Research Tools & Code·arXiv cs.CL·5d ago

RTLC -- Research, Teach-to-Learn, Critique: A three-stage prompting paradigm inspired by the Feynman Learning Technique that lifts LLM-as-judge accuracy on JudgeBench with no fine-tuning

Researchers have identified a critical weakness in LLM-as-judge systems, which now dominate evaluation of open-ended AI outputs, yet fail dramatically on objective correctness tasks in standard benchmarks. RTLC, a novel three-stage prompting method rooted in pedagogical scaffolding, substantially improves judge accuracy by orchestrating multiple independent reasoning paths and self-critique without requiring fine-tuning or external infrastructure. This addresses a foundational measurement problem: as AI evaluation shifts from automated metrics to LLM verdicts, the judges themselves must become more reliable, making this technique strategically relevant for anyone building evaluation pipelines or relying on LLM-based quality signals.

Modelwire context

Explainer

The Feynman framing is more than branding: the core insight is that forcing a model to 'teach' a concept back to itself before critiquing exposes gaps in its own reasoning that single-pass prompting masks. The gains come from structured self-inconsistency detection, not just chain-of-thought repetition.

This connects directly to the hallucination detection work covered the same day ('Where Does Reasoning Break? Step-Level Hallucination Detection via Hidden-State Transport Geometry'), which also targets the question of where model reasoning fails rather than just whether it fails.
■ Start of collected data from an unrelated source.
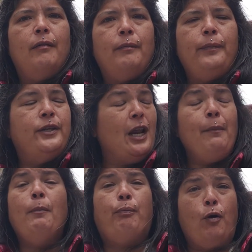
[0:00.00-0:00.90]
bitch, I'm
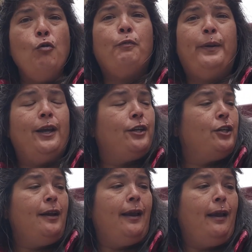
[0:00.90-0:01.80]
a broke bitch.
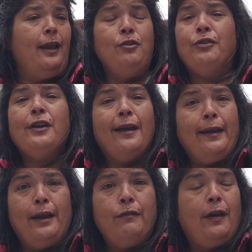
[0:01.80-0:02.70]
You think
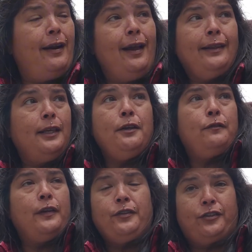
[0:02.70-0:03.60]
and I live
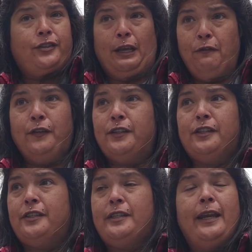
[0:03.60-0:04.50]
in the safest
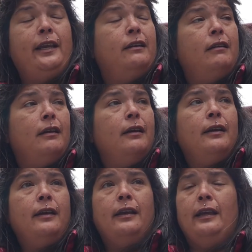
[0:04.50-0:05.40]
state
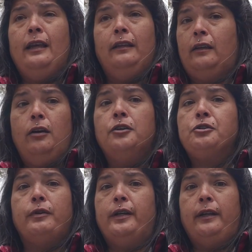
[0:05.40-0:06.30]
in the
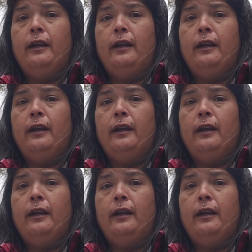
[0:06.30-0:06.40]
country,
Both papers are attacking measurement reliability from different angles: one through geometric analysis of hidden states, the other through prompting scaffolds. Together they suggest a convergent push to make LLM self-assessment trustworthy enough to use in production. The 'Senses Wide Shut' coverage adds a third data point: models can internally represent failures they don't surface in output, which is exactly the failure mode RTLC's self-critique stage is designed to force into the open.
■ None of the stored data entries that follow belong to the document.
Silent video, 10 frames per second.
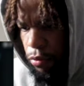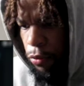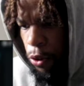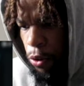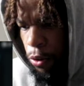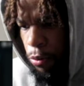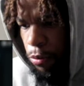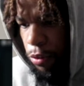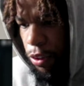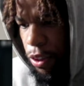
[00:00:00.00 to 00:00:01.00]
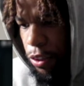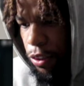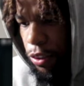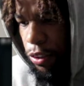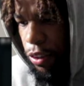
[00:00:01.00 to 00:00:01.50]
Hold up,
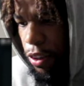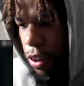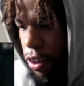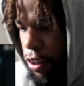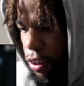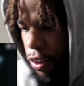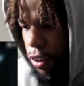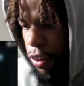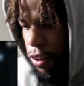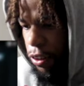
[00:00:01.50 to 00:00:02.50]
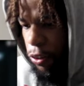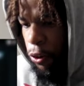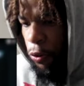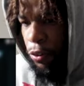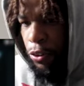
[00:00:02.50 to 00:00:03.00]
yes, you
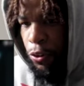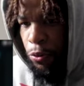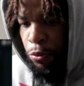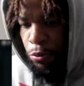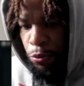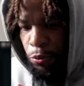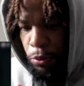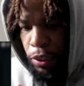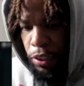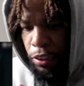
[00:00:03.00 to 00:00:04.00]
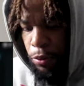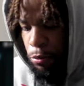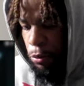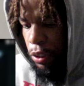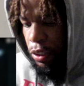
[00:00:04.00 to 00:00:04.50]
already know, we need
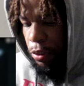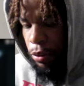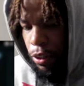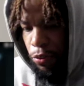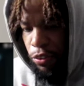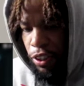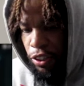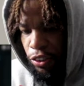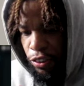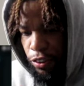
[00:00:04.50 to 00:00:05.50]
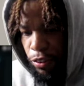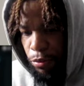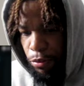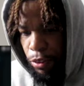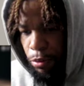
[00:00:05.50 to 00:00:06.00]
some clarification.
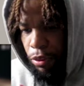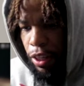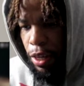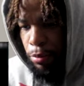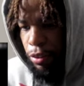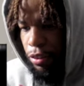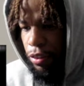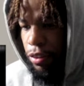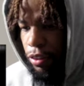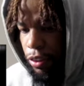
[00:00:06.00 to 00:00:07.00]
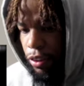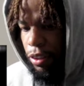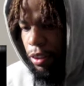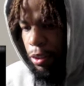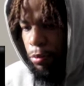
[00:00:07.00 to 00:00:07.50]
Caps.
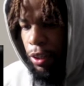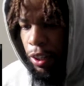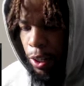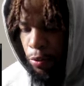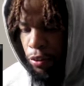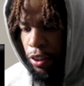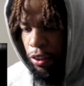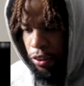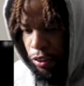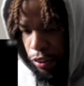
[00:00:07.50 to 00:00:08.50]
Give me that clarification.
If RTLC's accuracy gains replicate on evaluation benchmarks outside JudgeBench, particularly on adversarial or domain-specific judge tasks, the no-fine-tuning constraint becomes a genuine deployment argument. If gains don't transfer, this is a benchmark-specific result.

Coverage we drew on

Where Does Reasoning Break? Step-Level Hallucination Detection via Hidden-State Transport Geometry · arXiv cs.CL

This analysis is generated by Modelwire’s editorial layer from our archive and the summary above. It is not a substitute for the original reporting. How we write it.
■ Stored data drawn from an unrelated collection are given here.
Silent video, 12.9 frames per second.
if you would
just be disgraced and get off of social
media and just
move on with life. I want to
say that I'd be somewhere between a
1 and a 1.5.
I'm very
MentionsJudgeBench · RTLC · Feynman Learning Technique

Read full story at arXiv cs.CL →(arxiv.org)

Modelwire Editorial

This synthesis and analysis was prepared by the Modelwire editorial team. We use advanced language models to read, ground, and connect the day’s most significant AI developments, providing original strategic context that helps practitioners and leaders stay ahead of the frontier.

Our mission How we write

Modelwire summarizes, we don’t republish. The full content lives on arxiv.org. If you’re a publisher and want a different summarization policy for your work, see our takedown page.